Gonzales says he won’t step down

'Mistakes were made' in firing U.S. attorneys

In a widening storm over the firings of top federal prosecutors, Attorney General Alberto Gonzales admitted on Tuesday that “mistakes were made” and promised accountability, but pleaded ignorance of the details of the bungled dismissals of eight U.S. attorneys.

Gonzales, a longtime confidant of President Bush, said he wouldn’t step down in the face of heated criticism of his management of the Justice Department.

Gonzales has come under increasingly harsh scrutiny as new information about the politically tinged circumstances of the firings has come to light. And last week, the Justice Department’s inspector general issued a scathing report documenting the FBI’s abuse of surveillance powers under the USA Patriot Act, raising new questions about Gonzales’s ability to lead the nation’s chief federal law enforcement agency.

“I am here because I’ve learned from my mistakes, because I accept responsibility and because I’m committed to doing my job, and that is what I intend to do here on behalf of the American people,” Gonzales said at a news conference in which he defended the firings.

Sen. Charles Schumer, D-N.Y., said Gonzales’ acceptance of responsibility didn’t go far enough and he repeated a call, first made Sunday, for Gonzales to step down.

“His time in office should be over,” Schumer told the Senate. “The U.S. attorney scandal and all the other instances where the attorney general did not protect the rule of law are just too great a weight for the office to bear.”

Even as he acknowledged responsibility for the scandal over the firing of the prosecutors, Gonzales insisted that he did not know the particulars of a plan to dismiss prosecutors that was coordinated by his chief of staff, D. Kyle Sampson, who resigned on Monday.
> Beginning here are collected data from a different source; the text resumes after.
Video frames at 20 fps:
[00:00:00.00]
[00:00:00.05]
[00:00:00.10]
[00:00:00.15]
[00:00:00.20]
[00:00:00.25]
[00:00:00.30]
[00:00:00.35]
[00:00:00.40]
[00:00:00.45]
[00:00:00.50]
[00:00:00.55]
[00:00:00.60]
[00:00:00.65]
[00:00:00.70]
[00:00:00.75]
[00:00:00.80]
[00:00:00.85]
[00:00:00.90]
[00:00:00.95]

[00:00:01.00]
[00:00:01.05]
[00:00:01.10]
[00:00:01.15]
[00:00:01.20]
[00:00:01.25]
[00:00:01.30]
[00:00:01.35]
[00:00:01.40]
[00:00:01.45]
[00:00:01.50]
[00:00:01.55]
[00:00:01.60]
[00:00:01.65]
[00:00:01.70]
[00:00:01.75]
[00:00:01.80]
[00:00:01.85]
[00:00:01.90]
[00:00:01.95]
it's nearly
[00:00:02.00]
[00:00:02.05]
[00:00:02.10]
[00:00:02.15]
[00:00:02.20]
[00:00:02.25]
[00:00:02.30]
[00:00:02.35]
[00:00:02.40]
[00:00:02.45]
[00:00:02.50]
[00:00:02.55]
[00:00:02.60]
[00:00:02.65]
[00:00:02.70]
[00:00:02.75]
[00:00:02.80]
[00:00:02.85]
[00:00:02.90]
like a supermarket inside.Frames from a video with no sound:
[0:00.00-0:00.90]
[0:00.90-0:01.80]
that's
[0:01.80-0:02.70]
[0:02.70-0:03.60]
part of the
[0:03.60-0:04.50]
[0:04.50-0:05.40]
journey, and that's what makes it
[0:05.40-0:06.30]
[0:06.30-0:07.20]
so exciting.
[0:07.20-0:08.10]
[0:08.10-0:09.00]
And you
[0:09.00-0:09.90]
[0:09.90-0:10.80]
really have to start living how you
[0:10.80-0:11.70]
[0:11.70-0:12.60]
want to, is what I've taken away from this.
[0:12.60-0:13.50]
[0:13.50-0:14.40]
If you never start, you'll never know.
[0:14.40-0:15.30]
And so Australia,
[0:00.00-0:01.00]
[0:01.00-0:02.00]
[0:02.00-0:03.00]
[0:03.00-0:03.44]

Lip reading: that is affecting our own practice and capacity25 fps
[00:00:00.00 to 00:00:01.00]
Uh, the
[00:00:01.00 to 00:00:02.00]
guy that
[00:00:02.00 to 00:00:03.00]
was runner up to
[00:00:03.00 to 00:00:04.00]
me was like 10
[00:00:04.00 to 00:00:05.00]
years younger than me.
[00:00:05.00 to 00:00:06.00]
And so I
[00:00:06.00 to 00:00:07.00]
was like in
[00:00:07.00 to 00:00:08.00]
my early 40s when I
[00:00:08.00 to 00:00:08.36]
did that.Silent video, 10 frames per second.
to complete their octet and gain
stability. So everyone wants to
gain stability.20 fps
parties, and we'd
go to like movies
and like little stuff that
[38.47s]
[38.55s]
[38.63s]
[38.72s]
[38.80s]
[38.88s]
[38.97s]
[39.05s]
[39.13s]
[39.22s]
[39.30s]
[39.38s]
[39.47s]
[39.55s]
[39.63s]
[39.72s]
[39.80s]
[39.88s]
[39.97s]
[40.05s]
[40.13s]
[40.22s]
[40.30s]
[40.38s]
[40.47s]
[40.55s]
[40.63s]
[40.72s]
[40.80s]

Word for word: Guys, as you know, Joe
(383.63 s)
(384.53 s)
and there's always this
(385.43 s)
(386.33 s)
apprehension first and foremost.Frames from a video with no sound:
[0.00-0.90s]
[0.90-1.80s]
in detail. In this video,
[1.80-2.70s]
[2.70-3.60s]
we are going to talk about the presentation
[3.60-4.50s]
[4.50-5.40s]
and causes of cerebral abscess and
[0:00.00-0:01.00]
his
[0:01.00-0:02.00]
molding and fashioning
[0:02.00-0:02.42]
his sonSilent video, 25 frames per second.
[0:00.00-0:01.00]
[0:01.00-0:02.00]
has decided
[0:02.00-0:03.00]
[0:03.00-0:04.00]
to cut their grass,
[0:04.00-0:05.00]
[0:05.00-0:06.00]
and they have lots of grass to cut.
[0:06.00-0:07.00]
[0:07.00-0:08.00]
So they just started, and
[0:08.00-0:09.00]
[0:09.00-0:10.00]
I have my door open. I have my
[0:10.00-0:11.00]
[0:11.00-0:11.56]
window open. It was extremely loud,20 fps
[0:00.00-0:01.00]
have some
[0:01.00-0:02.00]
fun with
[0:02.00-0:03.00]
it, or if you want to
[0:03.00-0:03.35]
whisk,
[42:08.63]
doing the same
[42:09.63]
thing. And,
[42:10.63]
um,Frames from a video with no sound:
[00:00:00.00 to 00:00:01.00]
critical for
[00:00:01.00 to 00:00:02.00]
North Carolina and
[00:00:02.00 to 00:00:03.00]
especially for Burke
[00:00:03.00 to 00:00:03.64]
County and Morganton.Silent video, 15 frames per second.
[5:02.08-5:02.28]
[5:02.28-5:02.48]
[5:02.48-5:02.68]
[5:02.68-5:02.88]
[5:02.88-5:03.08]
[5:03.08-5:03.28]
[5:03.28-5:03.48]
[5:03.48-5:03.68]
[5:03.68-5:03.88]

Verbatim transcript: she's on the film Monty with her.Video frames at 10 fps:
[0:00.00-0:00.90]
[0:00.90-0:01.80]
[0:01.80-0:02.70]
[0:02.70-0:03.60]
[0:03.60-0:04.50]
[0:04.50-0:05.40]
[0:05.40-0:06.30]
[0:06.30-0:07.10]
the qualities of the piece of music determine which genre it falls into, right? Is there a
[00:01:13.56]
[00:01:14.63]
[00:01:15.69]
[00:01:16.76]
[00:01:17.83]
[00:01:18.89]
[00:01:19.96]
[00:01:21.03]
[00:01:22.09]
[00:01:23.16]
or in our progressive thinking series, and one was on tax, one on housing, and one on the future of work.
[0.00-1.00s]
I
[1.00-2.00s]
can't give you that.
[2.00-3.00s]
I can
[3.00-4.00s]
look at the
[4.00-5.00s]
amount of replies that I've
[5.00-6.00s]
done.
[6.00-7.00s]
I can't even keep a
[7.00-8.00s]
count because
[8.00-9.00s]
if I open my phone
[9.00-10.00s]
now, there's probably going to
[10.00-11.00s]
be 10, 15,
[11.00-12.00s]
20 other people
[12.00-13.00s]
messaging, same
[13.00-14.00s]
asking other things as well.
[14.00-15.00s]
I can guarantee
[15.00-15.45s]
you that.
“I never saw a document,” Gonzales said. “We never had a discussion about where things stood. What I knew was there was an ongoing effort that was led by Mr. Sampson … to ascertain where we could make improvements in U.S. attorney performance throughout the country.”

The Justice Department had characterized the involvement of the White House as minimal, but in recent days, the House Judiciary Committee has released e-mails and other documents that show heavy involvement by former White House Counsel Harriet Miers and other top presidential aides.

In 2005, Miers asked Sampson about the feasibility of firing all 93 U.S. attorneys, a plan that was rejected as too disruptive.

Instead, the White House and Sampson settled on a plan to evaluate and rank U.S. attorneys and fire those deemed to be “underperforming,” according to those documents. Such status included being regarded as insufficiently loyal to President Bush or Gonzales.

One of those fired, David Iglesias of New Mexico, told Congress last week that he felt pressured by two New Mexico Republicans, Sen. Pete Domenici and Rep. Heather Wilson, who both called him about a political corruption investigation involving a prominent Democrat.